We cross reference all the time. A cross reference is simply using one text of Scripture to understand another text. But is it always good to cross reference? Consider the following situation.
Let’s say a friend or neighbor comes up to you and says, “The Bible is clear that baptism is necessary for salvation.”
Now, you may be immediately put off by such a suggestion, but what if he goes on to quote Acts 2:38?
Peter said to them, “Repent, and each of you be baptized in the name of Jesus Christ for the forgiveness of your sins; and you will receive the gift of the Holy Spirit.”
How would you respond to such a statement?
Perhaps you would respond by saying, “We know that baptism is not necessary for salvation because of Ephesians 2:8-9.” Many will default to answering these issues with a cross reference like this.
Although common, one should recognize the dangers of such a cross reference. On the one hand, it does seem to follow the hermeneutical rule, “Let the Bible interpret the Bible.” Or, put differently, “Let the clear passages interpret the unclear.” However, the potential problem with this application of the cross reference is in deciding which passages are clear and which are not.
Take the above example. Why do we think we are correct in saying Acts 2:38 cannot mean salvation through baptism on the basis of a cross reference in Ephesians 2:8-9? Wouldn’t it be just as plausible that Ephesians 2:8-9 should be read in light of Acts 2:38? Hence, Ephesians 2:8-9 might be teaching us that salvation is not of works (with the exception of baptism). In other words, the cross reference could be read either way (hypothetically).
With our cross reference strategy, we are saying this:
Ephesians 2:8-9 —-(reads over)—-> Acts 2:38
But, admittedly, our friend could argue the reverse:
Acts 2:38 —-(should read over)—->Ephesians 2:8-9
Perhaps there are more passages to cross reference that agree with Ephesians 2:8-9 than with Acts 2:38. However, this is a bad approach to the cross reference strategy. First, there are lots of passages which apparently link baptism and salvation (Acts 2:38; Rom 6:4; Eph 4:5; Col 2:12; 1 Pet 3:21). Second, it is not appropriate to determine the meaning of a passage based on whichever view has more passages to support it. Theology is not formed on the basis of counting passages.
This leads to the following observation about using a cross reference. There seems to be a problem with simply saying Scripture must interpret Scripture. This statement must be qualified.
We are often preoccupied in finding a relevant cross reference. But, our goal should be to understand the context of the passage at hand. The biblical author is writing with a specific audience in mind and is relying on a specific background that the readers have. We will miss some of the most important elements of Romans 13:1-7 if we are trying to understand it in light of a cross reference to 1 Peter 2:13-17. Although both passages deal with submission to the government, they are both written for different purposes, and thus provide different nuances to the same subject. They should be compared, but we cannot assume they are saying the same thing in the same context.
I would like to suggest that the proper approach of interpretation is not to read texts over other texts but to read the passage as the author intended us to read it. It is important to cross reference, but the first step is to fit the text in its own context.

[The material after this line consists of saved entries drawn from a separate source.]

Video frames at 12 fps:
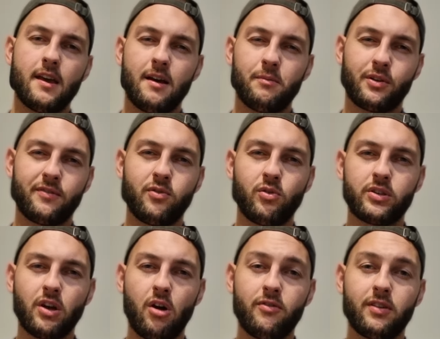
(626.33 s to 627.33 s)
looking forward
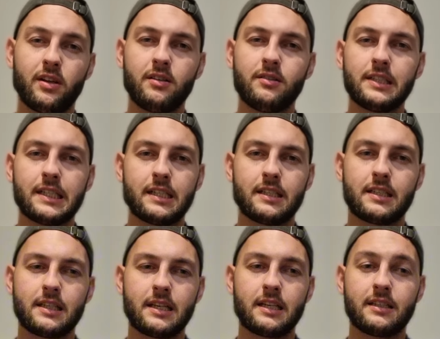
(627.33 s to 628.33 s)
to hopefully
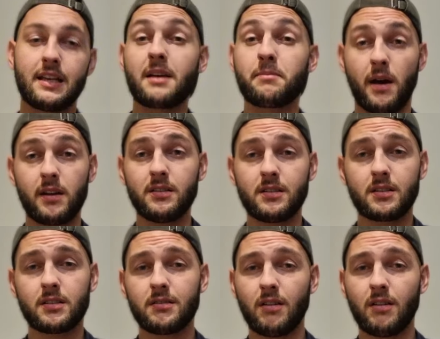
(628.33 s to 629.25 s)
seeing Zach Butters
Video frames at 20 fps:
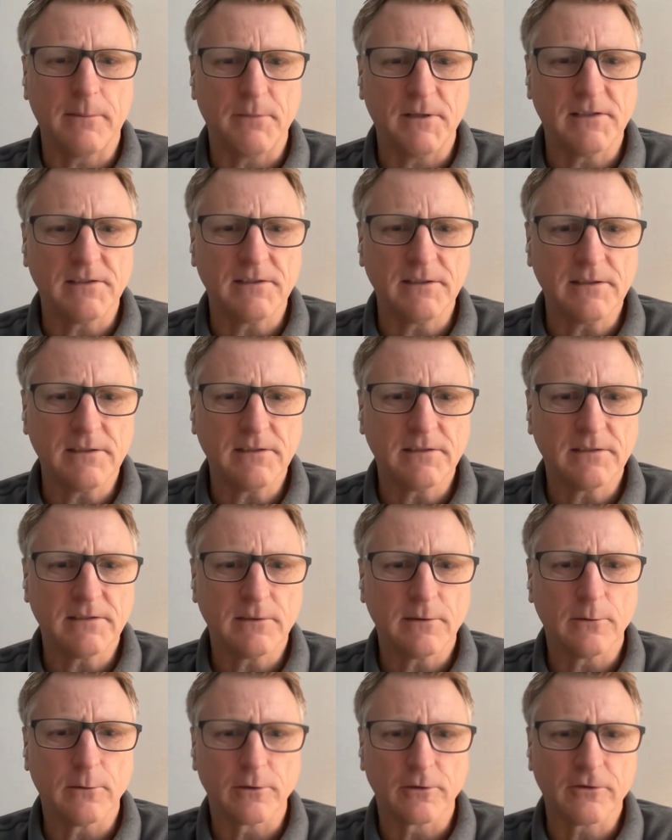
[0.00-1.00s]
business
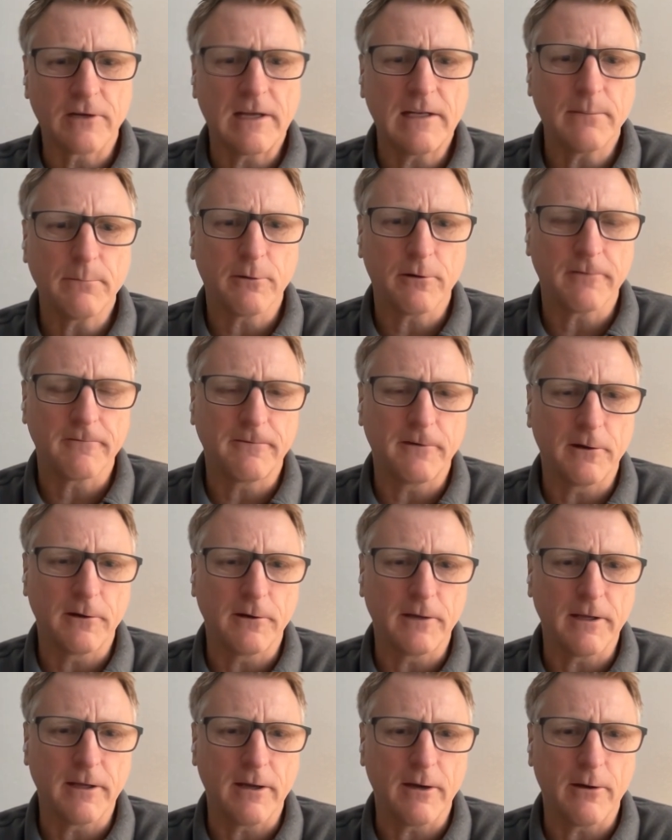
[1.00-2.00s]
or a trading
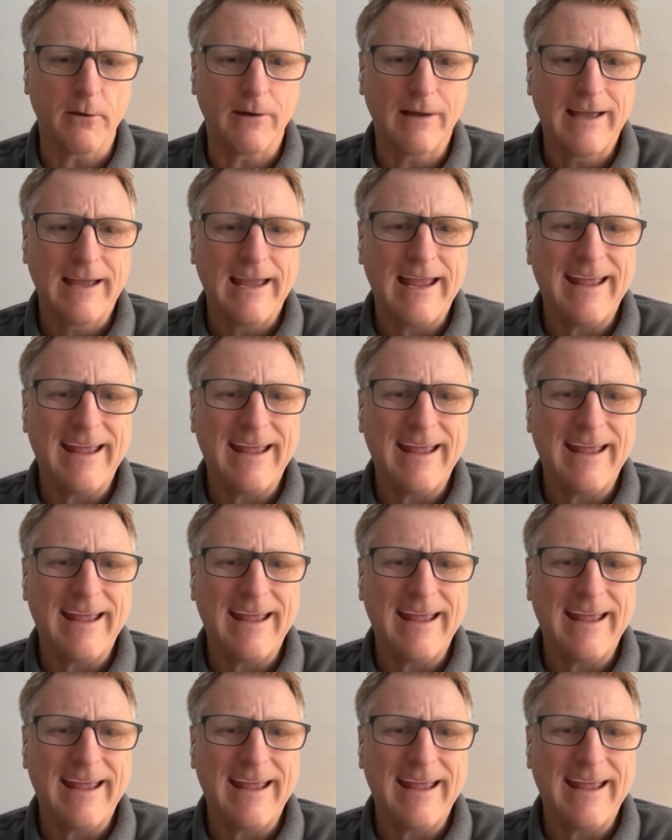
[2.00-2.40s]
portfolio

I do believe that the Bible will never contradict itself. But the first step is to interpret it in its context. When each passage is interpreted correctly in its context, there will never be a contradiction between any text.
For your information, I do not believe baptism is necessary for salvation. However, what I want to stress is that the proper way of interpreting passages is not to only cross reference (allegedly) clear passages. We believe that all of God’s word is clear (meaning that it was written to be understood). It may require hard work to understand the meaning of a passage, but nobody said it would be easy to understand the Bible. Thus, we must work hard at reading with the author’s intent in mind.
Here are a few questions to keep in mind when reading the Bible passage which will help in interpreting those difficult passages.
1) Who is the author and what is his purpose in this book?
How does this passage fit into this author’s overall purpose?
2) Who is the audience and what issues are they going through?
How does this passage answer any questions the audience has? How does this passage confront, encourage, rebuke, or comfort the audience? A cross reference to other books written to or about this audience can be helpful at this point too.
3) How would a first century Gentile (or, Jew) have understood what the author is saying?
This is where a cross reference can be most helpful. What Old Testament text is the author referring to? Is he quoting something? Alluding to it? If a quotation of Scripture is at hand, a cross reference is ideal to understand the context there. Perhaps he is alluding to a Jewish/Gentile custom here.
4) Are any of my preconceived ideas (cultural, theological, etc.) hindering my understanding of this passage?
Are my ideas of family, work, slavery, lordship standing in the way of the first century meaning? How are my cultural values different than the target audience of this passage?
These questions are not exhaustive, but they target the real issue. There is definitely a place for the cross reference in Bible study. But, the starting place is to understand the text in light of the authorial intent of the human and divine author, not our cultural experience.